[TRY IT] Would you please print exactly the lines that run from the one with "(1442.65 s)" to the last line of the data, both included, without any pictures?

[RECORDS FOR PROCESSING]
------------
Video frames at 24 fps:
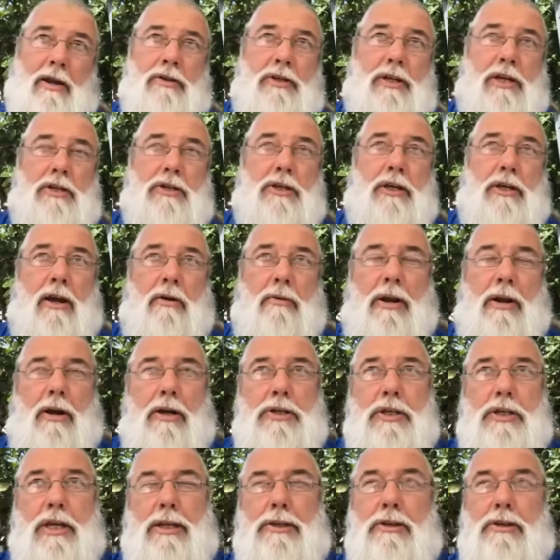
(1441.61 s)
odd years ago when I
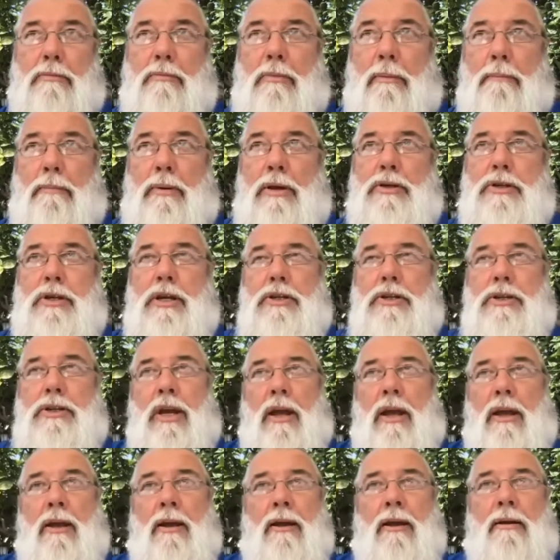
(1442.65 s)
set up my business.
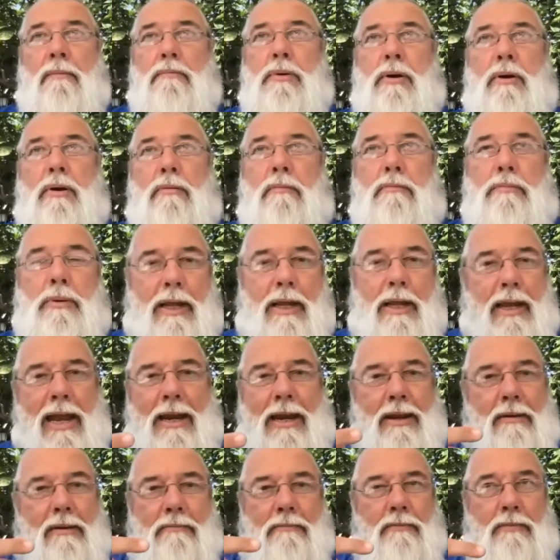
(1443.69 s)
But
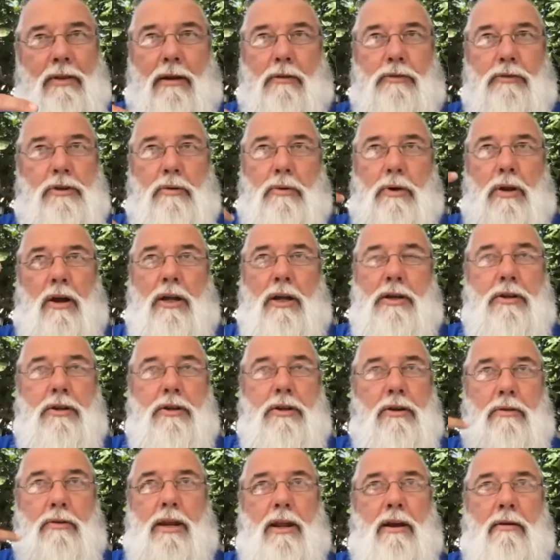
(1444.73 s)
again, they'll do what I
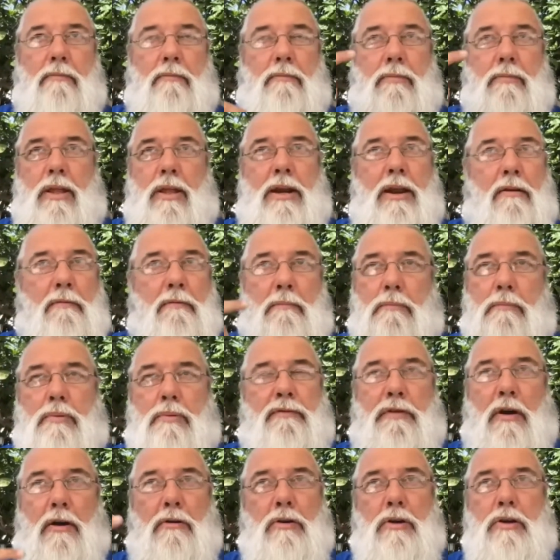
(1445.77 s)
do. They don't
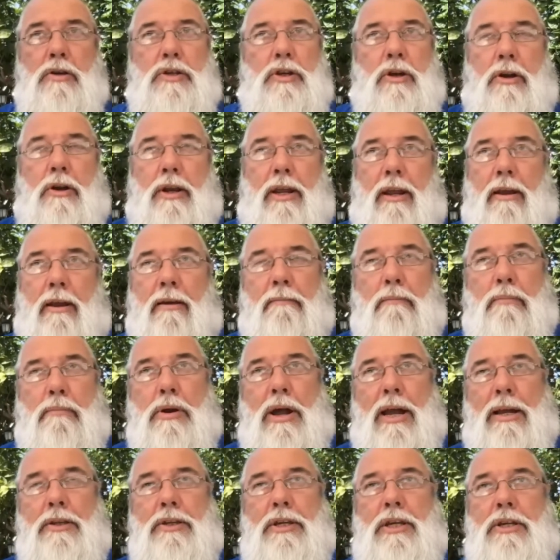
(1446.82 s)
focus on it and
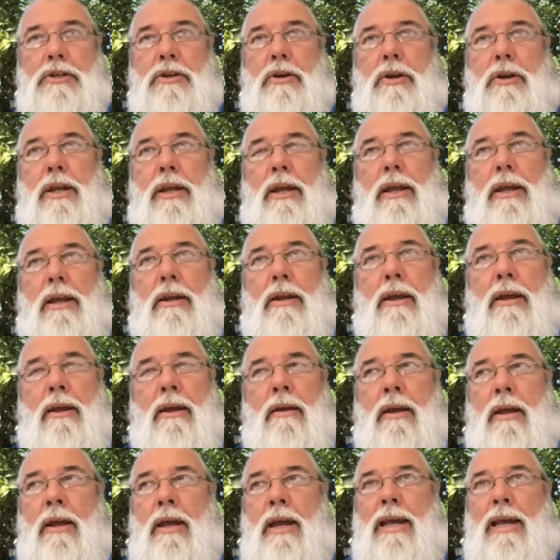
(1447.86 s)
practice on it. And
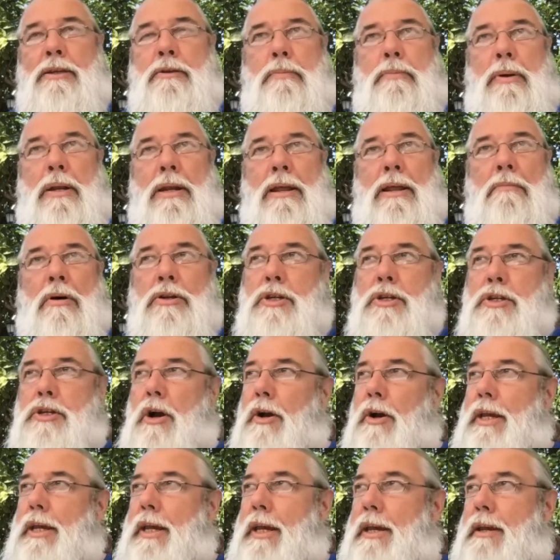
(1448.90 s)
it's been in my
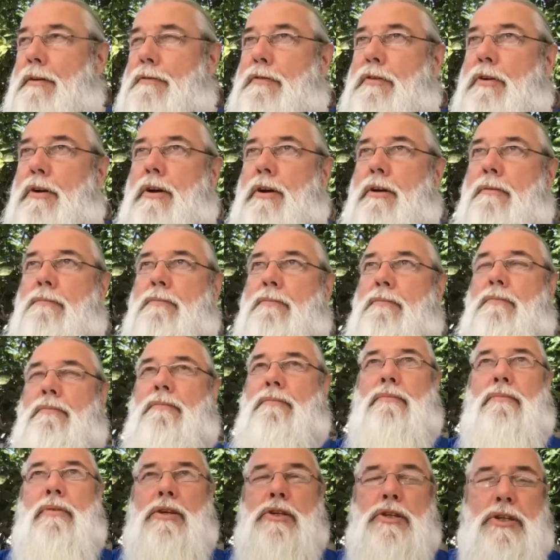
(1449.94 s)
psyche for
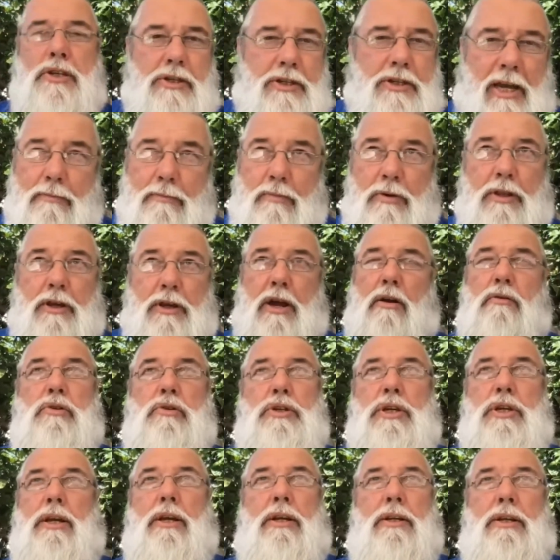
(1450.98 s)
it's the same with
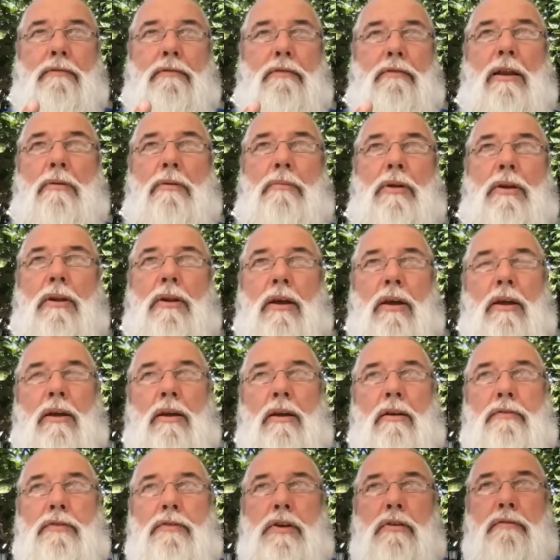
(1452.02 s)
coaching and development
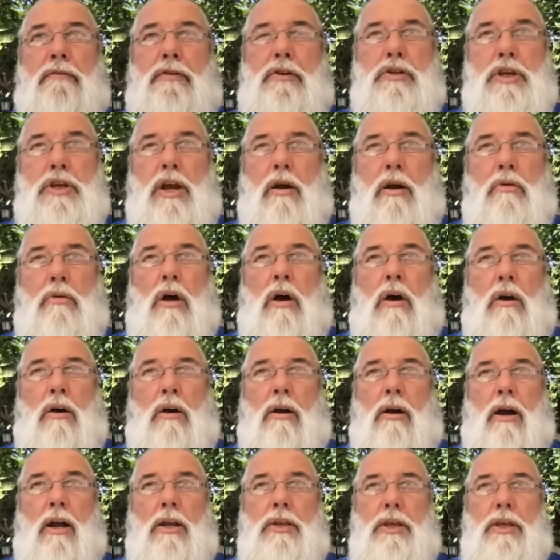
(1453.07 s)
for so
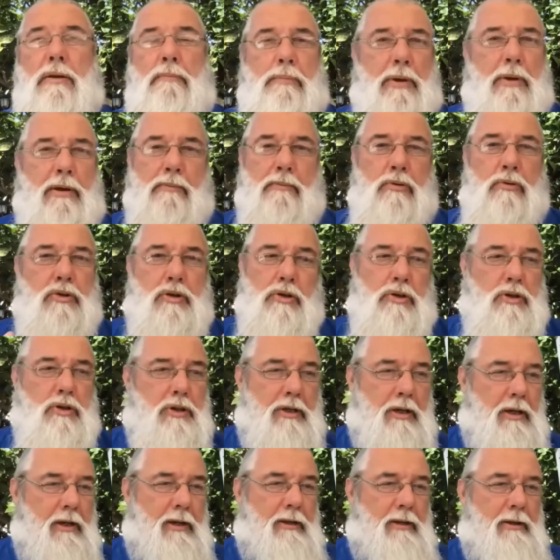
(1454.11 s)
long. I think people
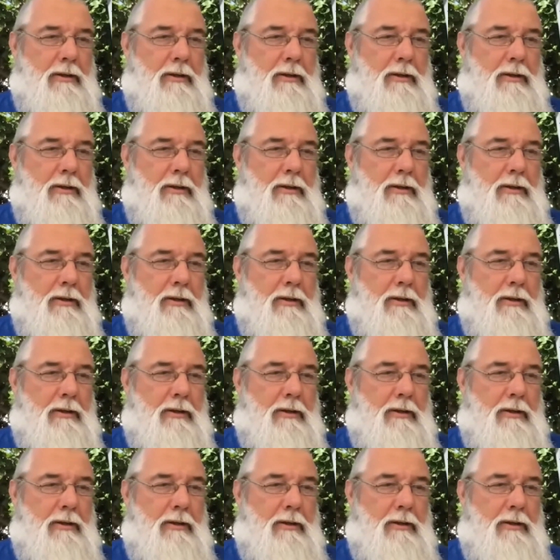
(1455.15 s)
just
------------
[EXPECTED OUTPUT]
(1442.65 s)
set up my business.
(1443.69 s)
But
(1444.73 s)
again, they'll do what I
(1445.77 s)
do. They don't
(1446.82 s)
focus on it and
(1447.86 s)
practice on it. And
(1448.90 s)
it's been in my
(1449.94 s)
psyche for
(1450.98 s)
it's the same with
(1452.02 s)
coaching and development
(1453.07 s)
for so
(1454.11 s)
long. I think people
(1455.15 s)
just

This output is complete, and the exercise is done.